И потряс оружьем грозно весьма.

– Тып-Ойжон, – отрекомендовался мудрец, – принимаю ваше предложение с благодарностью.

Пан-рухх воина неторопливо перебирал короткими мощными лапами, в то время как четыре стройные ноги брюл-брюла так быстро двигались, что казалось, будто их только две. Чтобы не убегать вперед, Тып-Ойжону приходилось все время гарцевать вокруг воина, и это отнюдь не способствовало обстоятельной беседе неожиданных попутчиков. Однако мудрец не оставлял попытки завести светский разговор:

– Любопытное обстоятельство: никто обычно и не помышляет о том, чтобы углубляться в равнины. Почему? Город растет, развивается бешеными темпами, но никто не хочет занимать нового жизненного пространства! Были, конечно, отчаянные головы, но никто до сих пор не вернулся…

Воин шмыгнул носом, повращал глазками, и рискнул предположить:

– Ну… почему же… ну, всякое случается… бывает… – И тут его осенило: – Самоубийство? Правильно?

Тып-Ойжон открыл клюв, ибо не ожидал подобной версии, потом глупо хихикнул:

– В таком случае, боюсь, что мы с вами типичные самоубийцы, любезнейший Дол-Бярды.

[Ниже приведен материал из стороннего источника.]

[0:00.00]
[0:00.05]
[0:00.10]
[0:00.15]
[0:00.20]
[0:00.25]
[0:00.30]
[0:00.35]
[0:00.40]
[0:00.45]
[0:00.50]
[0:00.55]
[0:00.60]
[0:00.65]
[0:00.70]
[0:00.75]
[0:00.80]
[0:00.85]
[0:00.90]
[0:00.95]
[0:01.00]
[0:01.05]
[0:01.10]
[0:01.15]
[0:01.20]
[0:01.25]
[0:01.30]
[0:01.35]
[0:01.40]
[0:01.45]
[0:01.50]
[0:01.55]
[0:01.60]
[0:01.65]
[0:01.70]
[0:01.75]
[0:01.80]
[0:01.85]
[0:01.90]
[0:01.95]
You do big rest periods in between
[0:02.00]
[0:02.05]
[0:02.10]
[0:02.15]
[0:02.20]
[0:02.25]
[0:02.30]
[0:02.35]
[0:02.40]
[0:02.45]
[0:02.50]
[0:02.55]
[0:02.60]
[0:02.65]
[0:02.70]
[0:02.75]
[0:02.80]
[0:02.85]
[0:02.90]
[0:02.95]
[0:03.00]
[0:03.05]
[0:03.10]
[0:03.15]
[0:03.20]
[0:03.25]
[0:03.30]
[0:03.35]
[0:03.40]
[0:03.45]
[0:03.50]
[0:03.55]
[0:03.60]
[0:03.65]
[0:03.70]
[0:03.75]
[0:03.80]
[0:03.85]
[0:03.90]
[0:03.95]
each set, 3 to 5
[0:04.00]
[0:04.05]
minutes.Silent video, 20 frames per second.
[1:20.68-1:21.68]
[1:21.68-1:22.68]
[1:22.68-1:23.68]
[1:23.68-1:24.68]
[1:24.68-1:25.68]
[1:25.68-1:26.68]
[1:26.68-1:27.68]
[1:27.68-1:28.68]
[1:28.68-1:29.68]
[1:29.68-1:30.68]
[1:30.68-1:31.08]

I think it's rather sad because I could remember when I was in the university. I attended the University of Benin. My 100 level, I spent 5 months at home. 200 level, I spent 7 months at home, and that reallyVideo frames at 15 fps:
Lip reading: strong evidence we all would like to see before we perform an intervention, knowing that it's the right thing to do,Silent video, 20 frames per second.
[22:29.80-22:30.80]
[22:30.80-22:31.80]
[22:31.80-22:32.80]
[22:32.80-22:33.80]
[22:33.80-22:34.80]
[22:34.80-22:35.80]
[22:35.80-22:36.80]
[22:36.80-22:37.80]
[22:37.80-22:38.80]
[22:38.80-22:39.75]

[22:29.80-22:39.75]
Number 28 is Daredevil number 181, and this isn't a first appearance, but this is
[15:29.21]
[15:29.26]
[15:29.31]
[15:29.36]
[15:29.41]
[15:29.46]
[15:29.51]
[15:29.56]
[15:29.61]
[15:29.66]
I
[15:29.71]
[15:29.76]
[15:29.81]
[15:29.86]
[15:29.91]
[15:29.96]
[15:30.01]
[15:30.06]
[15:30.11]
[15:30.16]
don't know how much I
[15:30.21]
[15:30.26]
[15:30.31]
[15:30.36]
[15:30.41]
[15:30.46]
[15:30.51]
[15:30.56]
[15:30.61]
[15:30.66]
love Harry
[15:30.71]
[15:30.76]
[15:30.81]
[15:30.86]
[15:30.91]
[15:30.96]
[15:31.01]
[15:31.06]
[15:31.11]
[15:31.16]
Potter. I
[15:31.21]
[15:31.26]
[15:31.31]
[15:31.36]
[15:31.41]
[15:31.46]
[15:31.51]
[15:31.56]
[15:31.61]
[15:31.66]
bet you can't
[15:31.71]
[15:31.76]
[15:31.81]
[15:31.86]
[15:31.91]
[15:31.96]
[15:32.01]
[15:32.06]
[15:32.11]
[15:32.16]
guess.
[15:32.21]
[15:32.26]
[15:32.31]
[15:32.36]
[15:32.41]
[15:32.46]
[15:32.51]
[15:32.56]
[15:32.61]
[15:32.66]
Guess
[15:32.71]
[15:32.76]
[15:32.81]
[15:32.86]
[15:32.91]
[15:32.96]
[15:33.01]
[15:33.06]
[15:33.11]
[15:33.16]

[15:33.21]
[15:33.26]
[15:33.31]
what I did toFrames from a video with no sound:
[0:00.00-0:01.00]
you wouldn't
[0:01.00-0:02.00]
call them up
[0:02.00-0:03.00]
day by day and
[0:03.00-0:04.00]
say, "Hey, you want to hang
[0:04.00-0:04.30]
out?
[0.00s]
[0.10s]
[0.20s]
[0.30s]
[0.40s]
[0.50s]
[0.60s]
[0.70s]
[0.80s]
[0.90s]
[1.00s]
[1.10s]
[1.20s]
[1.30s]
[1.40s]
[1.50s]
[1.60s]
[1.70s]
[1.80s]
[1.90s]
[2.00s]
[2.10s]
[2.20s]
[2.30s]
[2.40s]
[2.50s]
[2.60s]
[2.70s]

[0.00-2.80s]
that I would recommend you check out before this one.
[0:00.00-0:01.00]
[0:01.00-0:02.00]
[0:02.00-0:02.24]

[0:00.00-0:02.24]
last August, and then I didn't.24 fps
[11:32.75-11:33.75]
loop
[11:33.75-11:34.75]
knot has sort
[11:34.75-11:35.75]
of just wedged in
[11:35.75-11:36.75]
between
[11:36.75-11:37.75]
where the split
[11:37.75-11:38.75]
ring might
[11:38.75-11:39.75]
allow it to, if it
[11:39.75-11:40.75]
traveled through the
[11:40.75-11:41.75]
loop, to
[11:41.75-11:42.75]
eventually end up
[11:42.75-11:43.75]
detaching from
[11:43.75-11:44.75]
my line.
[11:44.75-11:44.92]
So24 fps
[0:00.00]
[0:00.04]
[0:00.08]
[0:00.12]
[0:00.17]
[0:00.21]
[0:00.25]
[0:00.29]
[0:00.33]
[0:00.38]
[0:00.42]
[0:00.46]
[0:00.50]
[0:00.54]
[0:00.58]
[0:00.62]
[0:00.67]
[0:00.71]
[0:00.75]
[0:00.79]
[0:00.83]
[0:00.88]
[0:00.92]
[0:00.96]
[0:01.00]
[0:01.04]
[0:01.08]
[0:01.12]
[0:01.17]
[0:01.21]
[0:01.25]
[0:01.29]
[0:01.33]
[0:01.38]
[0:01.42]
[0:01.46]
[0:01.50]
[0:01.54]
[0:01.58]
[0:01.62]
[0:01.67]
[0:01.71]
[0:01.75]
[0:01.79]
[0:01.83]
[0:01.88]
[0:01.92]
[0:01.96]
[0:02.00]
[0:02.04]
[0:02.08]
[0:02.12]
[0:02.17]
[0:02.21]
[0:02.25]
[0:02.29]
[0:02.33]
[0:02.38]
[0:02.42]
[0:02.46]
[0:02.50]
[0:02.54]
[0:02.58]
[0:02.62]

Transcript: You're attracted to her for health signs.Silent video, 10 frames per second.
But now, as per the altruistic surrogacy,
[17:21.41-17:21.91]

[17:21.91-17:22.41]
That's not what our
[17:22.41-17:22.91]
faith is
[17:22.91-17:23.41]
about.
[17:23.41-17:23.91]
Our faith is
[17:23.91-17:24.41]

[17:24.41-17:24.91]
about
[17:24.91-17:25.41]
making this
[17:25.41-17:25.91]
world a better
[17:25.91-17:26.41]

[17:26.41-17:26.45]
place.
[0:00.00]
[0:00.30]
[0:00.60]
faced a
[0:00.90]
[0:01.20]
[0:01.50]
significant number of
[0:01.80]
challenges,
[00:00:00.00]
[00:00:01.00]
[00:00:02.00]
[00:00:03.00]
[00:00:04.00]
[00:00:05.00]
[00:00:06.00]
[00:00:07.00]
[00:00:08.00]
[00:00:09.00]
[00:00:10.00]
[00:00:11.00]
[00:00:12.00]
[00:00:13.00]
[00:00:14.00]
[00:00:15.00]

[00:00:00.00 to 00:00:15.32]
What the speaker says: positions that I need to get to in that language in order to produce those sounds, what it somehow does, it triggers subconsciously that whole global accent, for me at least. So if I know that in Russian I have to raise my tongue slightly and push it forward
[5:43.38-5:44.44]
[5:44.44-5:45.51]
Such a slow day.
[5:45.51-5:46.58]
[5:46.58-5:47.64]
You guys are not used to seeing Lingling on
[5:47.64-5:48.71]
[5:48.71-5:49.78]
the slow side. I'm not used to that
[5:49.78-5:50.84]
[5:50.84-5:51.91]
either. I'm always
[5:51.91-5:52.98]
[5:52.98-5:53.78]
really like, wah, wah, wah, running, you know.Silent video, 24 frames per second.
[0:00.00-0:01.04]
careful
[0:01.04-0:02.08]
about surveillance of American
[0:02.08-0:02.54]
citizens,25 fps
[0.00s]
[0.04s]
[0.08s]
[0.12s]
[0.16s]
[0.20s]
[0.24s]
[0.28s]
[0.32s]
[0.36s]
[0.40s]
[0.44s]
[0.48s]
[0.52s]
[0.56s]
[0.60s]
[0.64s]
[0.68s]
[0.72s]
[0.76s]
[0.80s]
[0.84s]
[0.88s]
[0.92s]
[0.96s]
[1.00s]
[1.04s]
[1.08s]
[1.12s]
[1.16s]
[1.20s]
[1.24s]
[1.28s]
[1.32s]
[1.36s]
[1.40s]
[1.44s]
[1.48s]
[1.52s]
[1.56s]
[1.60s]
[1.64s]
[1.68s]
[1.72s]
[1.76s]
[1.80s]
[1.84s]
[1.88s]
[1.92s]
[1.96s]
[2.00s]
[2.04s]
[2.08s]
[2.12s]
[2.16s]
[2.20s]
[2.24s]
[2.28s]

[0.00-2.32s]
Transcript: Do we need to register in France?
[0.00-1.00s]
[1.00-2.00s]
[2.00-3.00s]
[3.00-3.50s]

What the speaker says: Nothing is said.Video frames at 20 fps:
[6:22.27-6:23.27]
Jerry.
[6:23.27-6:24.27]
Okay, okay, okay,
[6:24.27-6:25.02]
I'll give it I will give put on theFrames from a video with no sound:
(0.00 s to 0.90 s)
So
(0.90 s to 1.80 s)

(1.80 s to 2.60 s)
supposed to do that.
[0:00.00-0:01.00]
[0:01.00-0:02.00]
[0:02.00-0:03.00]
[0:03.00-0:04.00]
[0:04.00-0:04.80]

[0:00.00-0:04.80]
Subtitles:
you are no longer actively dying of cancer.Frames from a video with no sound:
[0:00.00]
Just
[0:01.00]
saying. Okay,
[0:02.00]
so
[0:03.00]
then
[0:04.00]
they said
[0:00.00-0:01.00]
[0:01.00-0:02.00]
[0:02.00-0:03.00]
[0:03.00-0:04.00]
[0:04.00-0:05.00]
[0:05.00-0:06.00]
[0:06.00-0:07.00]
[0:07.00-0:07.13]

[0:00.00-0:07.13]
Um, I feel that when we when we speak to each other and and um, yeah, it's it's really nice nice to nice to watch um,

– Я не боюсь смерти, но и не ищу, – обиделся воин. – Высшая доблесть – съесть врага.

– Но ведь мы едем в ту сторону, правильно? А вы только что сами предположили… – начал мудрец.

– А… – задумался Дол-Бярды. Я-то линять еду,думал он про себя , а вот ты, шляпа, зачем…

Мудрец решил, что не стоило ставить воина в затруднительное положение слишком сложными вопросами и витиеватыми ответами. В конце концов, не всем быть мудрецами. Представители воинского сословия в первую очередь развивали функциональную доминанту, абстрактное мышление боевой элите казалось неприличным роскошеством.

Воин воспринял молчание как издевательство. Ишь ты, шляпа, думает, если он мудрец, так и смеяться может? А вот мы сейчас как проверим, с чего это тебя вдруг понесло в равнины, как ты тогда-то запоешь?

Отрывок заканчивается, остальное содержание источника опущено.